## EXERCISE BRIEF
Your answer must be a word-for-word copy of the data.

## RECORDS FOR PROCESSING
..........
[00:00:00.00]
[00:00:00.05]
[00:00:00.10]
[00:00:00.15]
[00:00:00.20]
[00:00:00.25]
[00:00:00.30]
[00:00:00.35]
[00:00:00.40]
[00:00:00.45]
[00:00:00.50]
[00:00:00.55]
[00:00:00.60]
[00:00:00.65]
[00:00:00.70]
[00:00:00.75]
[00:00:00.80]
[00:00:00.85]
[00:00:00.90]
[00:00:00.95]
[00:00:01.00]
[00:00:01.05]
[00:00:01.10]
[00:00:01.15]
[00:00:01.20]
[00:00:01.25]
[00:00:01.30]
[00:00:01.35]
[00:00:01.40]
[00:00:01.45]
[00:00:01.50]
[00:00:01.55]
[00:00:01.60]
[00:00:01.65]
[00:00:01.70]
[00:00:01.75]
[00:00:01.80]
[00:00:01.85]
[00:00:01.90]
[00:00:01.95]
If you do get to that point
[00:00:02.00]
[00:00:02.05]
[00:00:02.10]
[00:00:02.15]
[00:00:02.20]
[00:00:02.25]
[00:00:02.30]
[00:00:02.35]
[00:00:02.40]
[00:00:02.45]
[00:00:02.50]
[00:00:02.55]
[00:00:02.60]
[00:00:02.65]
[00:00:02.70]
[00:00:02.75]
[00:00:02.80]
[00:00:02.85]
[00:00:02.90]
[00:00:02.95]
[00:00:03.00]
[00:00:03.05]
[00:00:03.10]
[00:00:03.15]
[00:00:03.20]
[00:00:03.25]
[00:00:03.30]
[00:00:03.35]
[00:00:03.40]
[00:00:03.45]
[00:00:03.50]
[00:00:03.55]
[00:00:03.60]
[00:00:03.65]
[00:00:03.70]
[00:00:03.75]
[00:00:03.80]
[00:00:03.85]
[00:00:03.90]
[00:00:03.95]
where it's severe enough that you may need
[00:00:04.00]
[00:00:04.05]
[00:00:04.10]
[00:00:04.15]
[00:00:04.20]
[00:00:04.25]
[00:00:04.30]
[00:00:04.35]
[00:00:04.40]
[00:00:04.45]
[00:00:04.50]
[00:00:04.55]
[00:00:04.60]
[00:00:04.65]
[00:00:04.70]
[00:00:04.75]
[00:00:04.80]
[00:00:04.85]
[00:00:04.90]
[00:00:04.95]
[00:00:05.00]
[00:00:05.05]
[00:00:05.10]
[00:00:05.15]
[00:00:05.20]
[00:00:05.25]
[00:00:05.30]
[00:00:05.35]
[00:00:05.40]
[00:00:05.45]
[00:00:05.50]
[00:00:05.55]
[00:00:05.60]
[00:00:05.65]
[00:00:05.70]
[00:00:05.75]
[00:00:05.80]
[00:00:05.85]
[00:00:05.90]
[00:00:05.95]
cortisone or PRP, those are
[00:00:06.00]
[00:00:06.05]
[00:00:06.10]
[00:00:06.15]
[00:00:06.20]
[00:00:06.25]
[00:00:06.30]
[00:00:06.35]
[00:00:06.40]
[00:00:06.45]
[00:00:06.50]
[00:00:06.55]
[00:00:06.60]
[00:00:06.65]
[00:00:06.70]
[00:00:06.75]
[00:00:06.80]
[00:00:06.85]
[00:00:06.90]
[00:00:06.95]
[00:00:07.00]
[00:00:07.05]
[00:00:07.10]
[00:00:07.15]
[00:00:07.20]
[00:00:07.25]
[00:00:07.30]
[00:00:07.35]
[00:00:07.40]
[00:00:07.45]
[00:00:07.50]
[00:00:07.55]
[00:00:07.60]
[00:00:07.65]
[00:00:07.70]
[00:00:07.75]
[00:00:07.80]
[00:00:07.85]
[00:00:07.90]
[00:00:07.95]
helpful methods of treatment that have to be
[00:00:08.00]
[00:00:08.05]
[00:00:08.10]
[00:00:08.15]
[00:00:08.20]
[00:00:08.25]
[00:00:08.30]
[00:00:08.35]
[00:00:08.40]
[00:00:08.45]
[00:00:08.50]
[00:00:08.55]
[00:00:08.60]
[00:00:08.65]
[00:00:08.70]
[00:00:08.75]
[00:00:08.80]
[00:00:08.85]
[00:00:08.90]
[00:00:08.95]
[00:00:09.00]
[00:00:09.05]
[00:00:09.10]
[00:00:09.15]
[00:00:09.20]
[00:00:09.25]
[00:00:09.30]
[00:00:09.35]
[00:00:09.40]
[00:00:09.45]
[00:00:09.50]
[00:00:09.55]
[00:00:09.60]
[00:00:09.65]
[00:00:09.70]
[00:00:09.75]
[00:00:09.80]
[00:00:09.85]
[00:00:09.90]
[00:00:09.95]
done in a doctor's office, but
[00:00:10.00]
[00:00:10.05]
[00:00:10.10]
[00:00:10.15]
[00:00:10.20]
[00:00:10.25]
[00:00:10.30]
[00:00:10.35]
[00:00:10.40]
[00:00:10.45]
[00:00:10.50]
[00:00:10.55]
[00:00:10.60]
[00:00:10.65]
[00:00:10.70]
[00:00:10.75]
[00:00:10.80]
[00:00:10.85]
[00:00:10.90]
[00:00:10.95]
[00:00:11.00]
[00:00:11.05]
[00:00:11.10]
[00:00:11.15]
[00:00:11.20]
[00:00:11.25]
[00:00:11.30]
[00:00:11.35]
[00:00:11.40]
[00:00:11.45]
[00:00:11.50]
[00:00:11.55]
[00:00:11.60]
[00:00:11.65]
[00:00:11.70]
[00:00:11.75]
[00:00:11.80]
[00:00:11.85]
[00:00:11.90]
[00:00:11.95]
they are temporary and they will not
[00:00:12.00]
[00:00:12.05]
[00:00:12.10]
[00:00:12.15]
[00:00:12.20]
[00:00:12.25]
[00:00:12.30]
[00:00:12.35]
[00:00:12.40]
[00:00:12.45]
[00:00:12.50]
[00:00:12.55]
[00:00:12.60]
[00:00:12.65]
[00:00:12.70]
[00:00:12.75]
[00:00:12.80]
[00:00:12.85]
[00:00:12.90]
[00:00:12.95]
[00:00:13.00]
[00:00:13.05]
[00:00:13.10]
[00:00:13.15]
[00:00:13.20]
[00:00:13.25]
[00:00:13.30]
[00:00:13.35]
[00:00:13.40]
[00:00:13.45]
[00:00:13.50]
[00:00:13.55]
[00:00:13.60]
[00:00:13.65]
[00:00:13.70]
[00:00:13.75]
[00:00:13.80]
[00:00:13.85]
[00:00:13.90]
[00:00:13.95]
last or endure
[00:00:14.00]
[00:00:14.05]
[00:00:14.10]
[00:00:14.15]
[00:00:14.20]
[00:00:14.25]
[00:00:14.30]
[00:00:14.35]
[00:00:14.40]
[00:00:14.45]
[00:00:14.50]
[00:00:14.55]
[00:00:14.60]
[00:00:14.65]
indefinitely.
..........
## RESPONSE TO THE TASK
[00:00:00.00]
[00:00:00.05]
[00:00:00.10]
[00:00:00.15]
[00:00:00.20]
[00:00:00.25]
[00:00:00.30]
[00:00:00.35]
[00:00:00.40]
[00:00:00.45]
[00:00:00.50]
[00:00:00.55]
[00:00:00.60]
[00:00:00.65]
[00:00:00.70]
[00:00:00.75]
[00:00:00.80]
[00:00:00.85]
[00:00:00.90]
[00:00:00.95]
[00:00:01.00]
[00:00:01.05]
[00:00:01.10]
[00:00:01.15]
[00:00:01.20]
[00:00:01.25]
[00:00:01.30]
[00:00:01.35]
[00:00:01.40]
[00:00:01.45]
[00:00:01.50]
[00:00:01.55]
[00:00:01.60]
[00:00:01.65]
[00:00:01.70]
[00:00:01.75]
[00:00:01.80]
[00:00:01.85]
[00:00:01.90]
[00:00:01.95]
If you do get to that point
[00:00:02.00]
[00:00:02.05]
[00:00:02.10]
[00:00:02.15]
[00:00:02.20]
[00:00:02.25]
[00:00:02.30]
[00:00:02.35]
[00:00:02.40]
[00:00:02.45]
[00:00:02.50]
[00:00:02.55]
[00:00:02.60]
[00:00:02.65]
[00:00:02.70]
[00:00:02.75]
[00:00:02.80]
[00:00:02.85]
[00:00:02.90]
[00:00:02.95]
[00:00:03.00]
[00:00:03.05]
[00:00:03.10]
[00:00:03.15]
[00:00:03.20]
[00:00:03.25]
[00:00:03.30]
[00:00:03.35]
[00:00:03.40]
[00:00:03.45]
[00:00:03.50]
[00:00:03.55]
[00:00:03.60]
[00:00:03.65]
[00:00:03.70]
[00:00:03.75]
[00:00:03.80]
[00:00:03.85]
[00:00:03.90]
[00:00:03.95]
where it's severe enough that you may need
[00:00:04.00]
[00:00:04.05]
[00:00:04.10]
[00:00:04.15]
[00:00:04.20]
[00:00:04.25]
[00:00:04.30]
[00:00:04.35]
[00:00:04.40]
[00:00:04.45]
[00:00:04.50]
[00:00:04.55]
[00:00:04.60]
[00:00:04.65]
[00:00:04.70]
[00:00:04.75]
[00:00:04.80]
[00:00:04.85]
[00:00:04.90]
[00:00:04.95]
[00:00:05.00]
[00:00:05.05]
[00:00:05.10]
[00:00:05.15]
[00:00:05.20]
[00:00:05.25]
[00:00:05.30]
[00:00:05.35]
[00:00:05.40]
[00:00:05.45]
[00:00:05.50]
[00:00:05.55]
[00:00:05.60]
[00:00:05.65]
[00:00:05.70]
[00:00:05.75]
[00:00:05.80]
[00:00:05.85]
[00:00:05.90]
[00:00:05.95]
cortisone or PRP, those are
[00:00:06.00]
[00:00:06.05]
[00:00:06.10]
[00:00:06.15]
[00:00:06.20]
[00:00:06.25]
[00:00:06.30]
[00:00:06.35]
[00:00:06.40]
[00:00:06.45]
[00:00:06.50]
[00:00:06.55]
[00:00:06.60]
[00:00:06.65]
[00:00:06.70]
[00:00:06.75]
[00:00:06.80]
[00:00:06.85]
[00:00:06.90]
[00:00:06.95]
[00:00:07.00]
[00:00:07.05]
[00:00:07.10]
[00:00:07.15]
[00:00:07.20]
[00:00:07.25]
[00:00:07.30]
[00:00:07.35]
[00:00:07.40]
[00:00:07.45]
[00:00:07.50]
[00:00:07.55]
[00:00:07.60]
[00:00:07.65]
[00:00:07.70]
[00:00:07.75]
[00:00:07.80]
[00:00:07.85]
[00:00:07.90]
[00:00:07.95]
helpful methods of treatment that have to be
[00:00:08.00]
[00:00:08.05]
[00:00:08.10]
[00:00:08.15]
[00:00:08.20]
[00:00:08.25]
[00:00:08.30]
[00:00:08.35]
[00:00:08.40]
[00:00:08.45]
[00:00:08.50]
[00:00:08.55]
[00:00:08.60]
[00:00:08.65]
[00:00:08.70]
[00:00:08.75]
[00:00:08.80]
[00:00:08.85]
[00:00:08.90]
[00:00:08.95]
[00:00:09.00]
[00:00:09.05]
[00:00:09.10]
[00:00:09.15]
[00:00:09.20]
[00:00:09.25]
[00:00:09.30]
[00:00:09.35]
[00:00:09.40]
[00:00:09.45]
[00:00:09.50]
[00:00:09.55]
[00:00:09.60]
[00:00:09.65]
[00:00:09.70]
[00:00:09.75]
[00:00:09.80]
[00:00:09.85]
[00:00:09.90]
[00:00:09.95]
done in a doctor's office, but
[00:00:10.00]
[00:00:10.05]
[00:00:10.10]
[00:00:10.15]
[00:00:10.20]
[00:00:10.25]
[00:00:10.30]
[00:00:10.35]
[00:00:10.40]
[00:00:10.45]
[00:00:10.50]
[00:00:10.55]
[00:00:10.60]
[00:00:10.65]
[00:00:10.70]
[00:00:10.75]
[00:00:10.80]
[00:00:10.85]
[00:00:10.90]
[00:00:10.95]
[00:00:11.00]
[00:00:11.05]
[00:00:11.10]
[00:00:11.15]
[00:00:11.20]
[00:00:11.25]
[00:00:11.30]
[00:00:11.35]
[00:00:11.40]
[00:00:11.45]
[00:00:11.50]
[00:00:11.55]
[00:00:11.60]
[00:00:11.65]
[00:00:11.70]
[00:00:11.75]
[00:00:11.80]
[00:00:11.85]
[00:00:11.90]
[00:00:11.95]
they are temporary and they will not
[00:00:12.00]
[00:00:12.05]
[00:00:12.10]
[00:00:12.15]
[00:00:12.20]
[00:00:12.25]
[00:00:12.30]
[00:00:12.35]
[00:00:12.40]
[00:00:12.45]
[00:00:12.50]
[00:00:12.55]
[00:00:12.60]
[00:00:12.65]
[00:00:12.70]
[00:00:12.75]
[00:00:12.80]
[00:00:12.85]
[00:00:12.90]
[00:00:12.95]
[00:00:13.00]
[00:00:13.05]
[00:00:13.10]
[00:00:13.15]
[00:00:13.20]
[00:00:13.25]
[00:00:13.30]
[00:00:13.35]
[00:00:13.40]
[00:00:13.45]
[00:00:13.50]
[00:00:13.55]
[00:00:13.60]
[00:00:13.65]
[00:00:13.70]
[00:00:13.75]
[00:00:13.80]
[00:00:13.85]
[00:00:13.90]
[00:00:13.95]
last or endure
[00:00:14.00]
[00:00:14.05]
[00:00:14.10]
[00:00:14.15]
[00:00:14.20]
[00:00:14.25]
[00:00:14.30]
[00:00:14.35]
[00:00:14.40]
[00:00:14.45]
[00:00:14.50]
[00:00:14.55]
[00:00:14.60]
[00:00:14.65]
indefinitely.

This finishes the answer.